---------- SOURCE INFORMATION
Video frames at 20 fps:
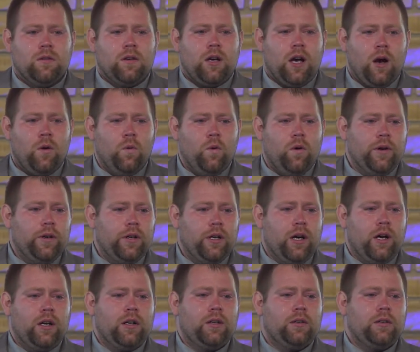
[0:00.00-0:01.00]
I would
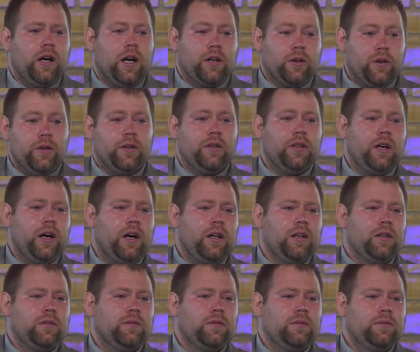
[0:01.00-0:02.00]
not. I could not.
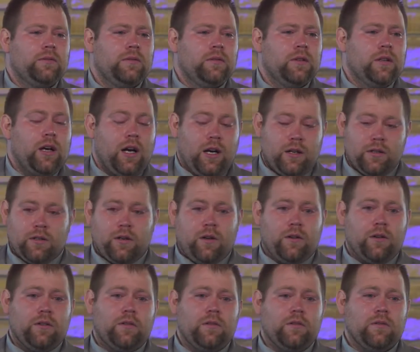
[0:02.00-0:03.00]
I
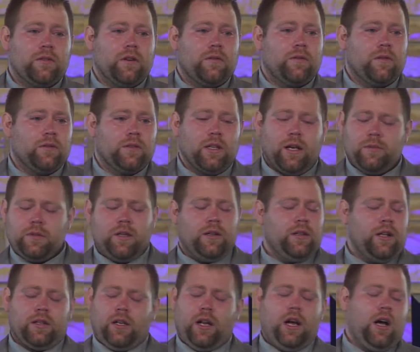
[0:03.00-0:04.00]
started to several times. I was
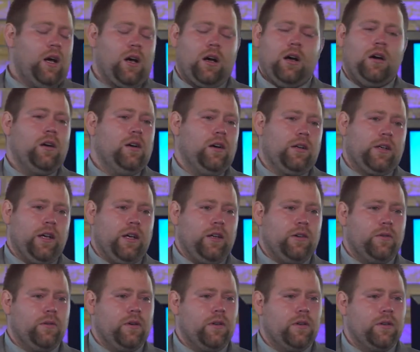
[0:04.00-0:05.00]
like, no, I can't
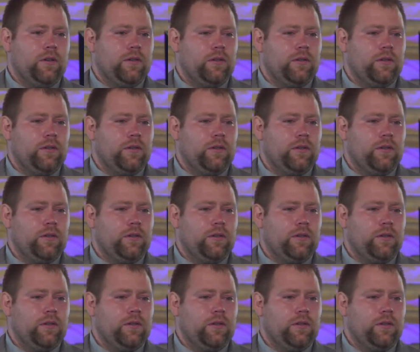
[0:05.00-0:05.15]
do it.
--------------------
**WORK REQUIRED:** Your copy should repeat each entry above exactly but contain no pictures.

**SOLUTION TO THE EXERCISE:**
Video frames at 20 fps:
[0:00.00-0:01.00]
I would
[0:01.00-0:02.00]
not. I could not.
[0:02.00-0:03.00]
I
[0:03.00-0:04.00]
started to several times. I was
[0:04.00-0:05.00]
like, no, I can't
[0:05.00-0:05.15]
do it.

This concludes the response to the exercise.